Can help comply to HIPAA and PCI in an overall solution.

The most significant difference is that we do not have immediate access.

Depending on what we use, data retrieval can take from minutes to hours. This can be a problem if we are in a DR situation whereby we need immediate access.

There are a number of retrieval methods.

Expedited

  • Used for urgent access to a subset of an archive.
  • Less than 250mb.
  • Data in 1 - 5 minutes.
  • 3 cents per GB, 1 cent per request.

Standard

  • Retrieve any of our archives, regardless of size.
  • Takes 3 - 5 hours
  • 1 cent per GB, 5 cents per 1000 requests (cheaper).

Bulk

  • Cheapest option
  • Petabytes of data
  • 5 - 12 hours
  • 0.0025 per GB, 0.025 per 1,000 requests.

S3 Cross Region Replication

By default, S3 will not replicate across regions, we have to specifically request that.

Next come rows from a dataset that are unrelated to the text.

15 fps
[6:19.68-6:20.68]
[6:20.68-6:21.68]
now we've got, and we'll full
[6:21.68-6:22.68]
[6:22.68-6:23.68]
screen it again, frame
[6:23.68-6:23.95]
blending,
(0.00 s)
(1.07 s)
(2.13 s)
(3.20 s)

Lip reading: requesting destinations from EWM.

From a DR point of view, we want to configure this to help with:

  • Reduced latency of data retrieval (if one datacentre is having a bad time, we can use another in a different region).
  • Governance & Compliance (We may need to store backup data at a minimum distance from the source)

Multipart uploads

  • Multiple concurrent reads & writes (performance). If a folder is larger than 100MB, we should use multi-part upload. This allows us to break an object down into separate parts and upload it (like BitTorrent).

S3 Security

  • IAM policies - allow and restrict access to S3 buckets.
  • Bucket Policies - JSON policies assigned to individual S3 buckets
  • Access control lists - which user or AWS account can access an object?
  • Lifecycle policies - automatically manage and move data between classes based on compliance and governance controls.
  • MFA delete - User has to enter MFA code to delete object which prevents accidental deletion
  • Versioning - Ensures we can recover from misuse of object or accidental deletion. But requires additional space as a separate object is made for each version.

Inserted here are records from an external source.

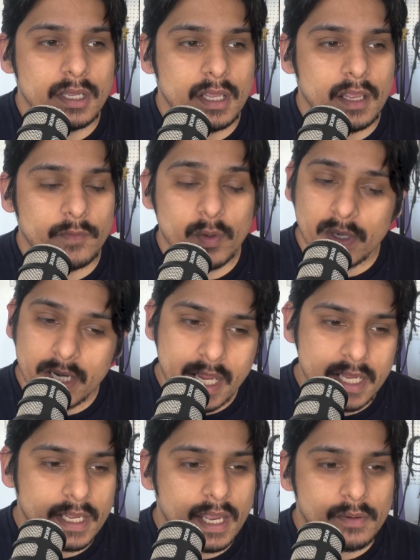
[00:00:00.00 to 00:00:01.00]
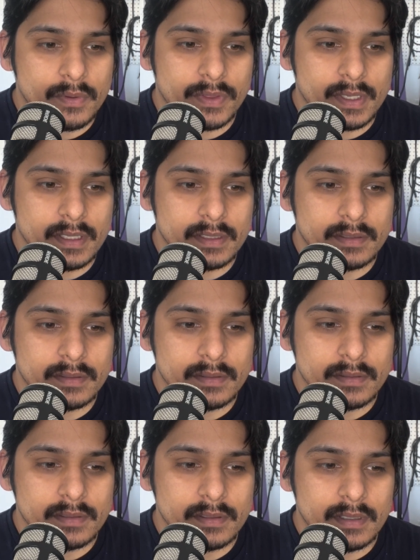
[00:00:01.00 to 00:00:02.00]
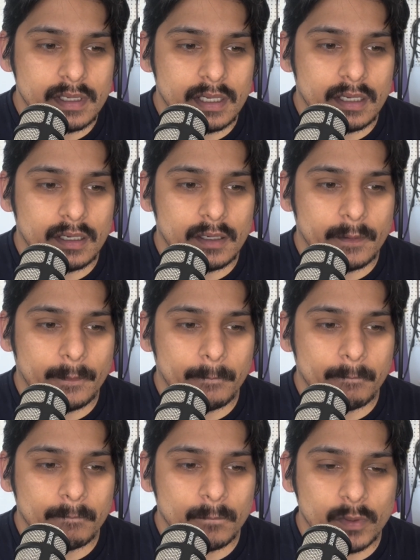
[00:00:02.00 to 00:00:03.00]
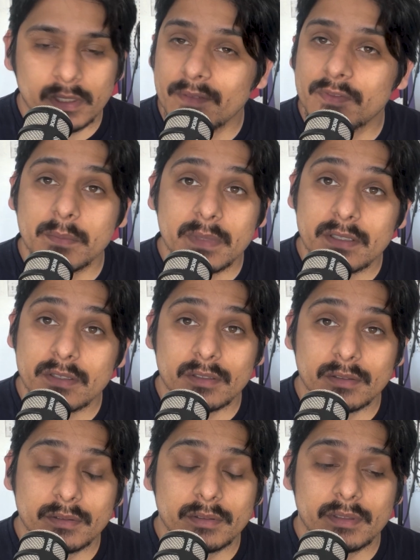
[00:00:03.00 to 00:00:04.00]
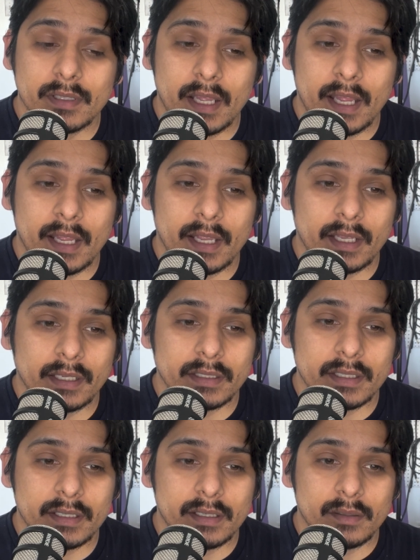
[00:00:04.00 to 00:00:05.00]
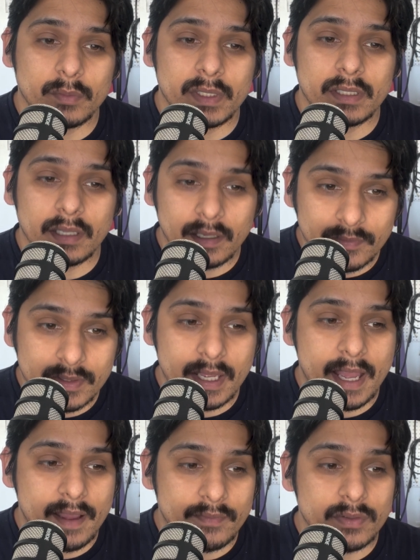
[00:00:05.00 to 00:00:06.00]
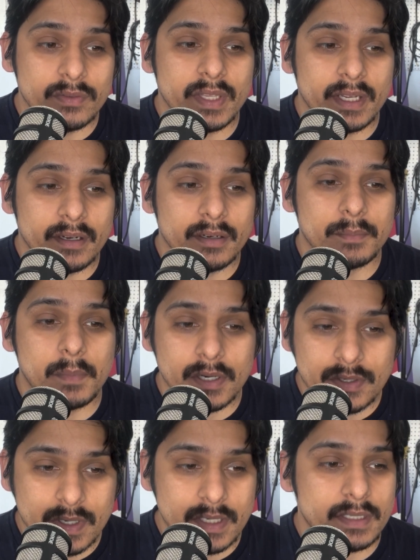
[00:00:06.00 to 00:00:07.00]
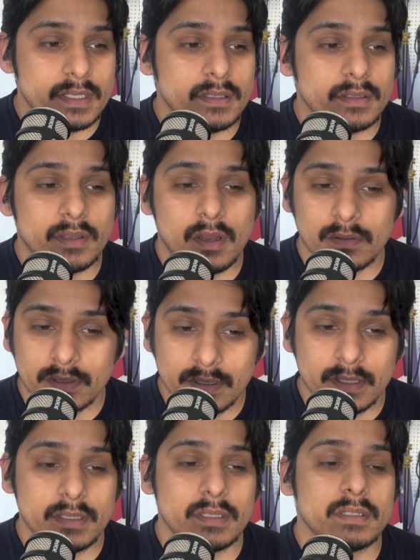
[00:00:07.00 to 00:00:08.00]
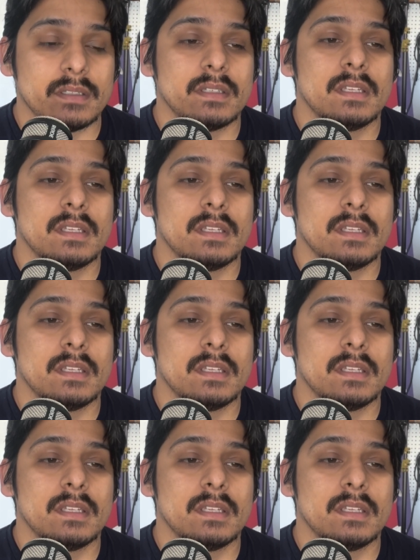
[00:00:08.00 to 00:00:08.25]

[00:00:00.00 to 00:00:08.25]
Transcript: if you want to hang out with us, we'd love to meet you. And we'd love to have you there. March 19th, Altadena,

We should use as many of these as possible based on the risk factor of the data being stored.

AWS Snowball

  • Petabyte of scale
  • 50TB or 80TB device
  • Dust, water and tamper resistant.
  • All data is automatically encrypted with keys generated by AWS Key Management Service.
  • End to end tracking with E ink shipping label.
  • Can be tracked with AWS SNS or via management console.
  • AWS Snowball is HIPAA compliant.

We need ot create an export job in AWS. We then receive delivery of Snowball. We connect it to our local network. We then transfer the data.

AWS Storage Gateway

Downloaded as a VM, and allows us to use file, volume, and tape gateway configurations.

File Gateways

Mount or map drives to an S3 bucket as it it were a share held locally.

Encrypted with SSE-S3.

As well as this, also has a local cache on premise which reduces egress traffic loss.

We must associate with S3 bucket which it then presents as an NFS gateway.

Like Dropbox, but for S3.

Stored Volume Gateways

Backup local storage volumes to S3 while entire data library is on premise for low latency access. iSCSI devices mapped to on-premise storage.

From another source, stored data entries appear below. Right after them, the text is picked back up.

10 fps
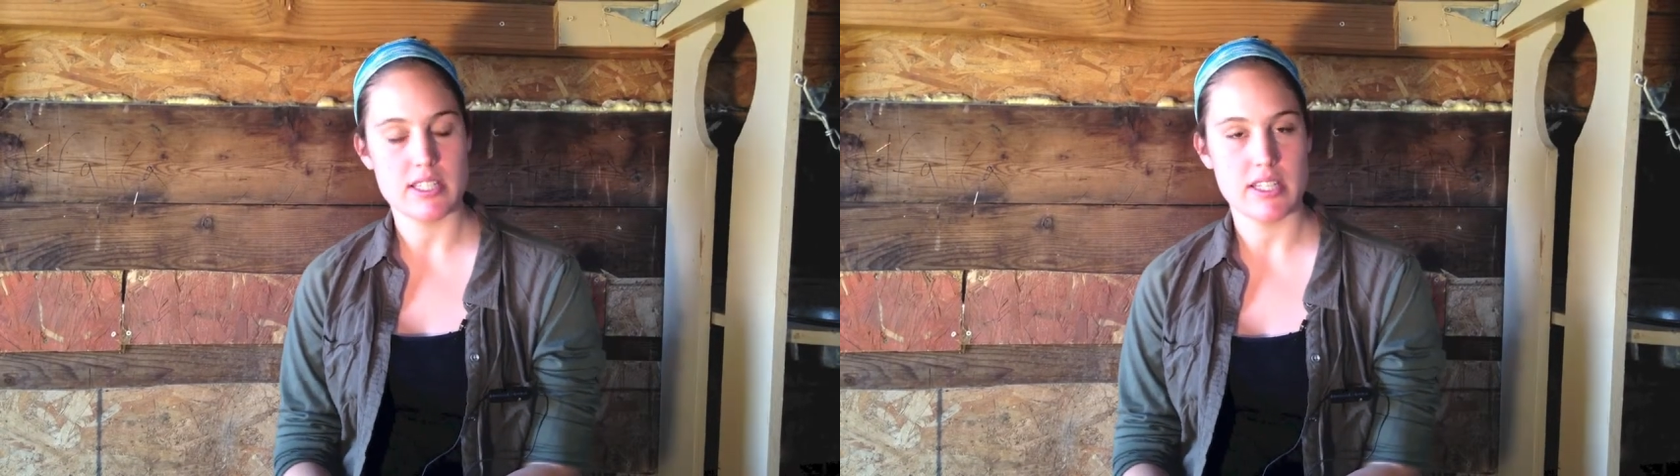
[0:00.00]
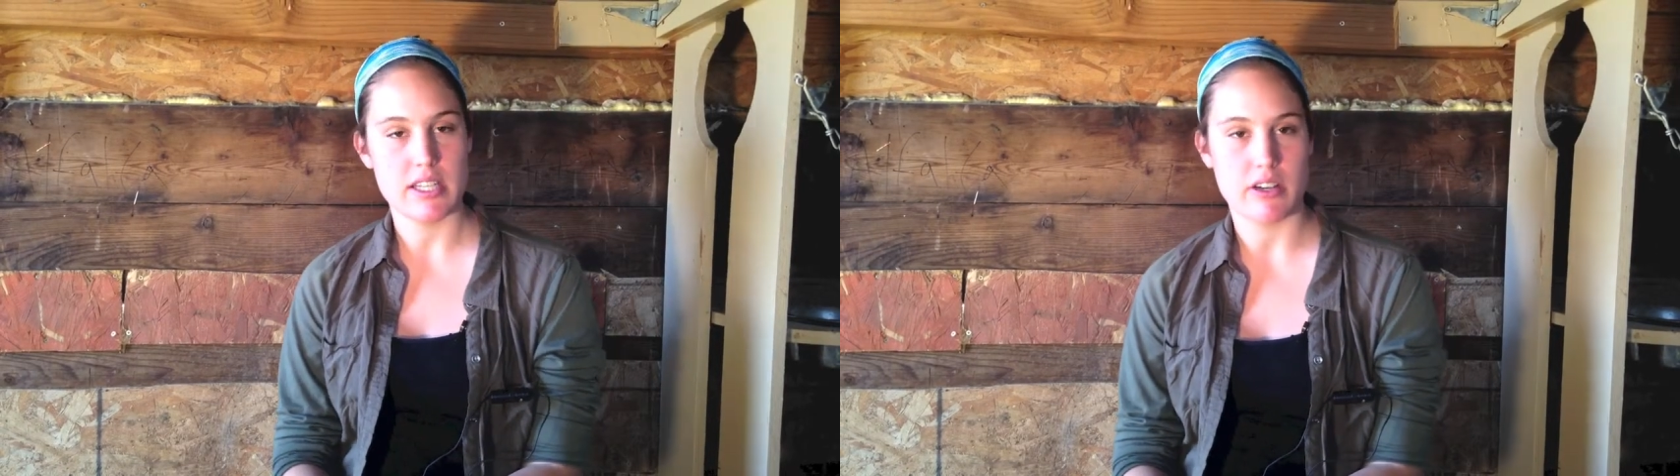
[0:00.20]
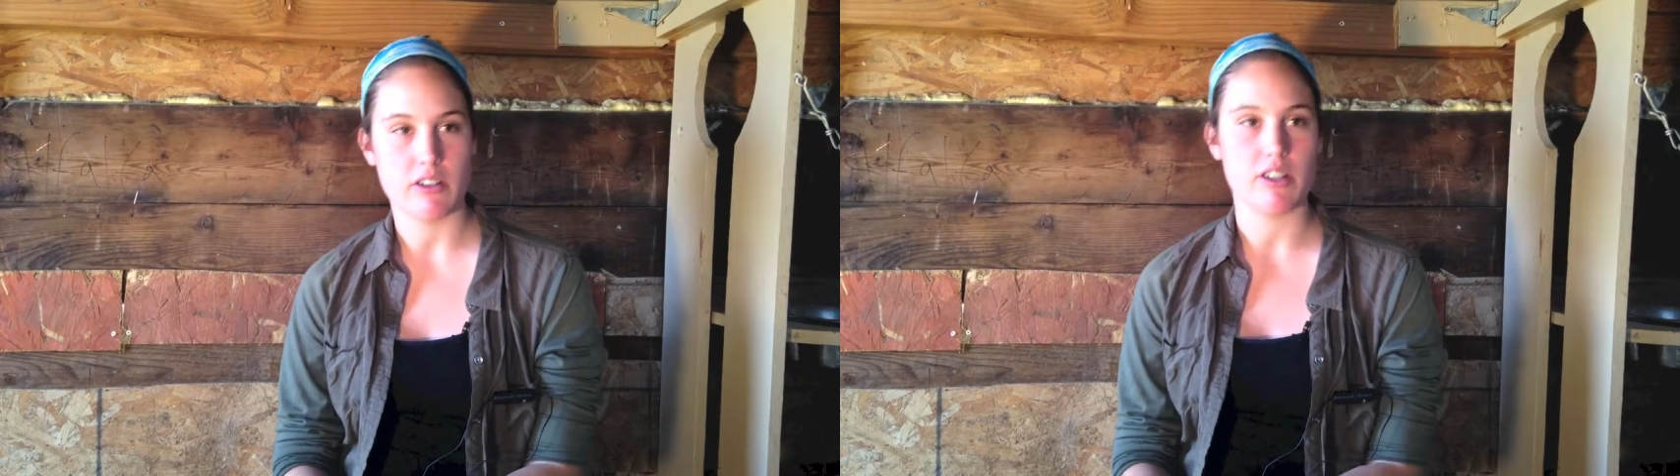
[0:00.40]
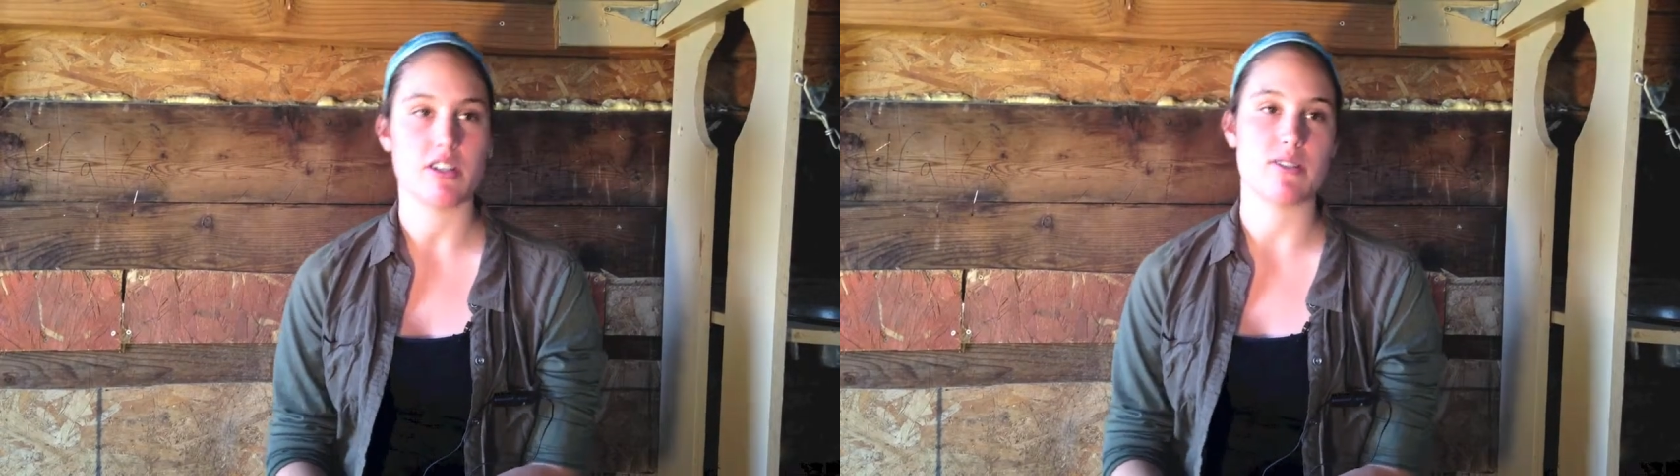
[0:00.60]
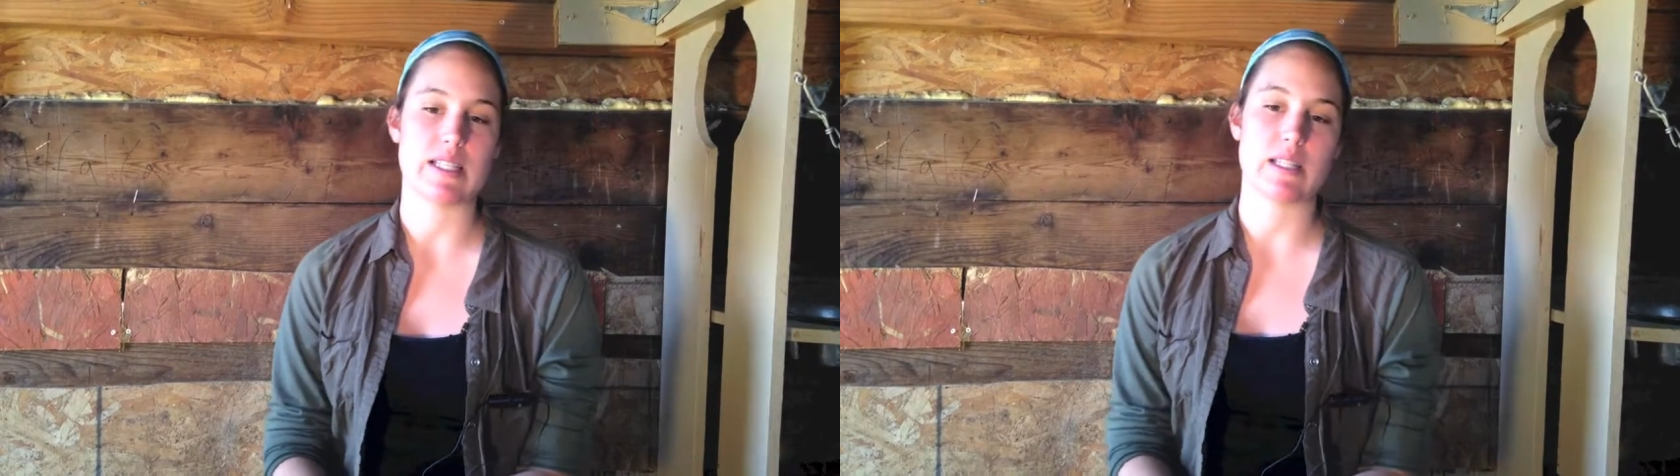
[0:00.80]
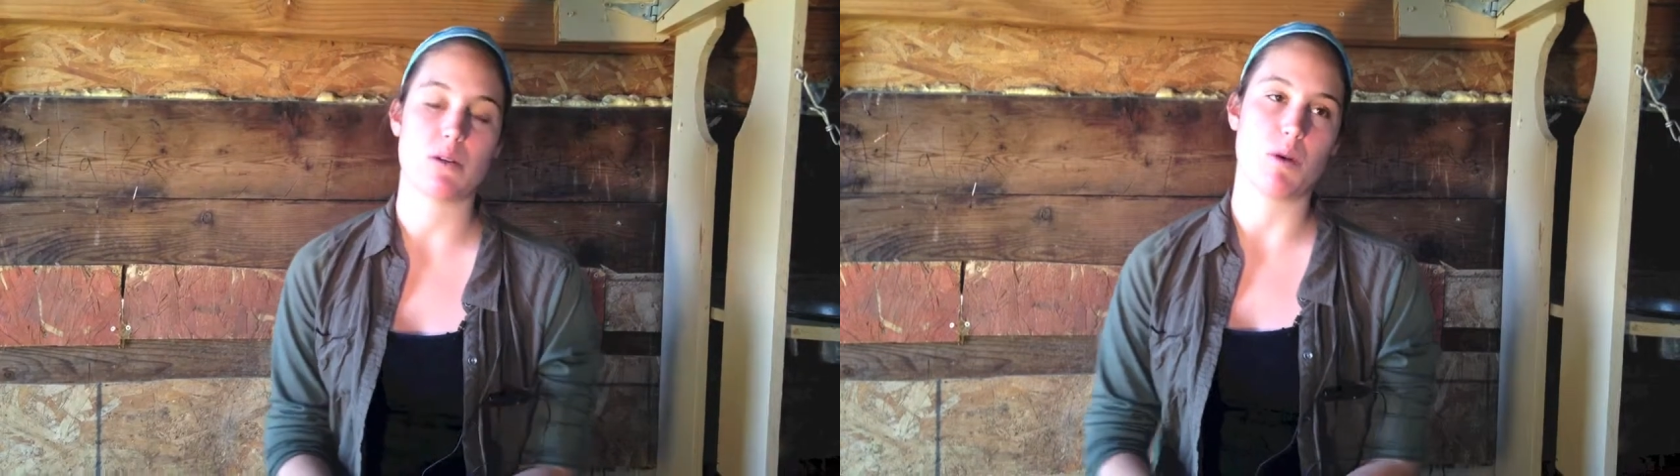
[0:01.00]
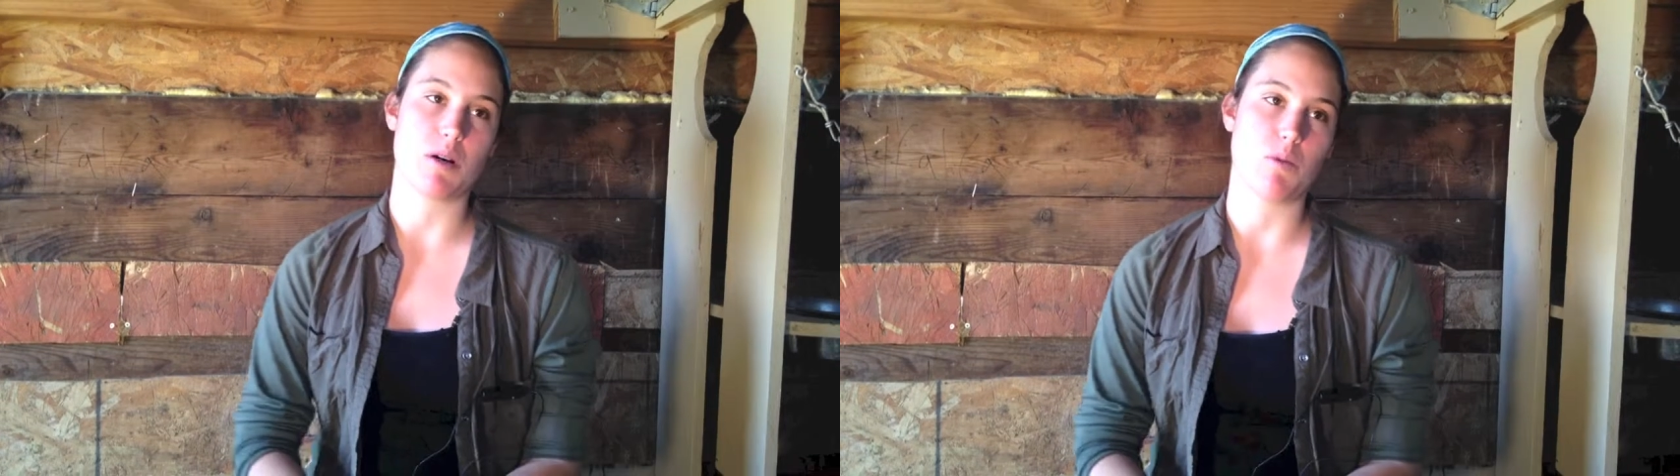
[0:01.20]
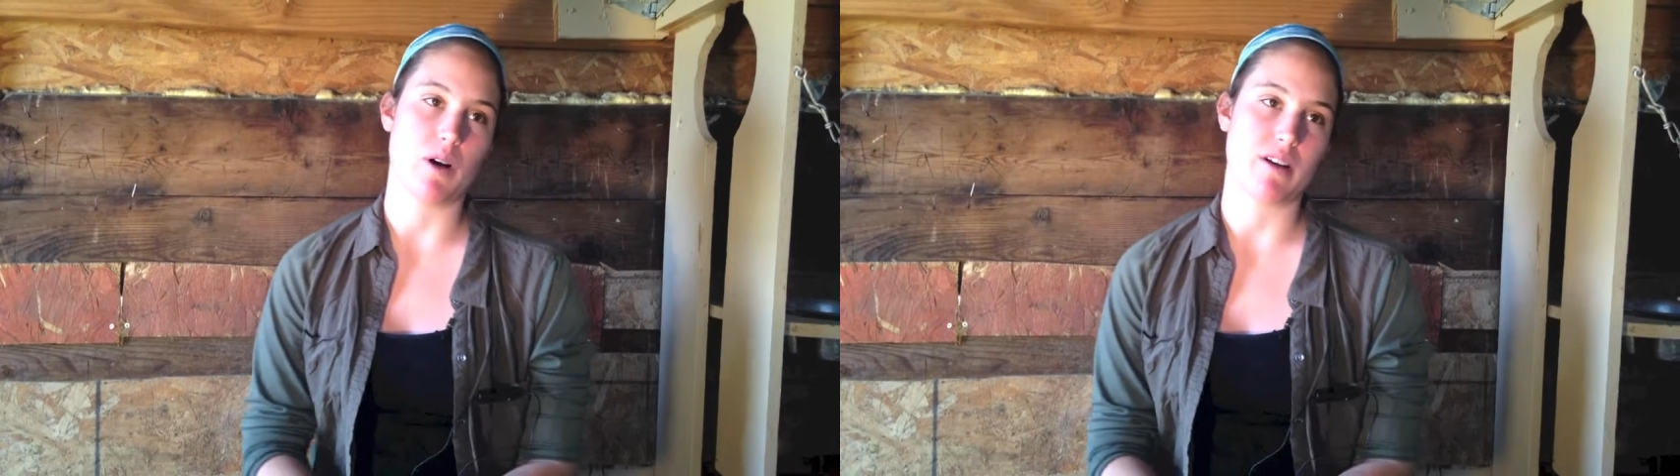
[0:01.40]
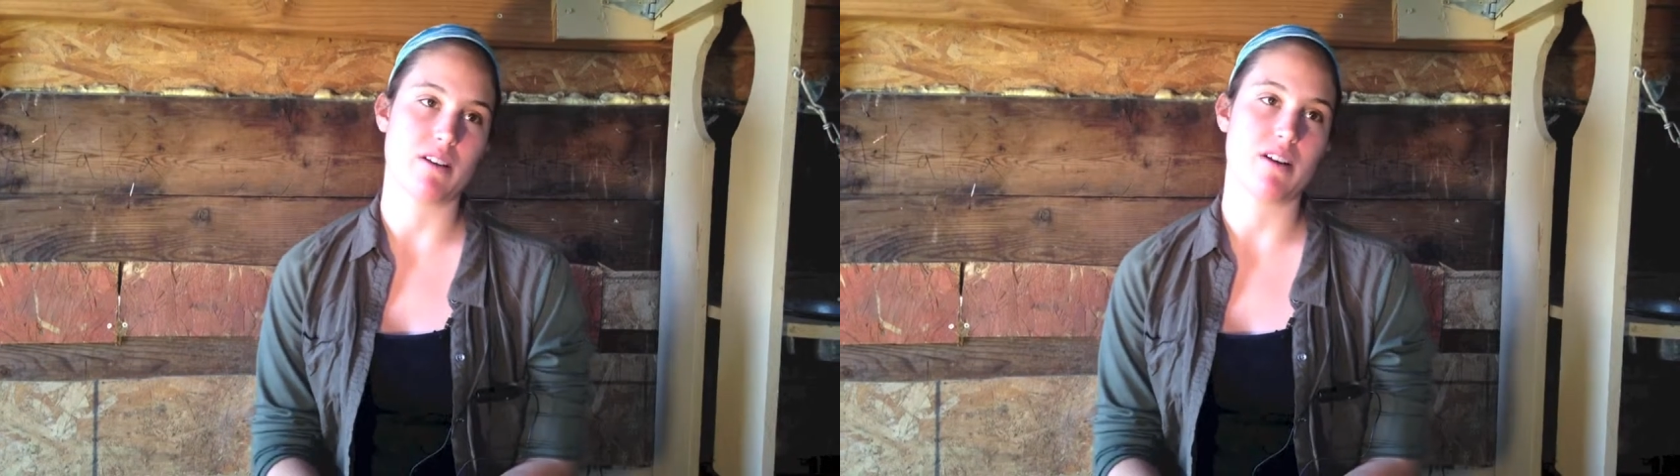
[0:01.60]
and the udder using the warm water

Data written to NAs/SAN/DAS then asynchronously sync with S3. Also provides a buffer, and has a maximum storage of 512TiB.

Data is sent over an encrypted SSL channel, and storage gateway makes it easy to take snapshots which are stored as EBS snapshots on S3. These snapshots are incremental so only the changes are stored.

Makes recovering from a disaster very simple.

Cached Volume Gateways

  • Primary data storage is S3
  • Local data storage is used for buffering and a local cache for recently accessed data.
  • Each volume can be up to 32TiB with 32 gateways so up to 1024TiB total.
  • Possible to take EBS snapshots.

Virtual Tape Library

  • Use Glacier for data archiving
  • Replacing physical components with virtual
  • Tape backup infrastructure with AWS
  • Storage gateway has a capacity to hold 1500 tapes.
  • Virtual tapes with 100GiB to 2.5TiB in size. Backed by S3 and appear in virtual table library.
  • Every VTL has 10 Tape Drives.
  • Media changer - manages tapes to and from tape drive to VTL and is presented as an iSCSI.
  • Archive - archive tapes from our VTL to glacier (VTL = virtual tape library). Storage gateway uses standard retrieval which takes 3 - 5 hours.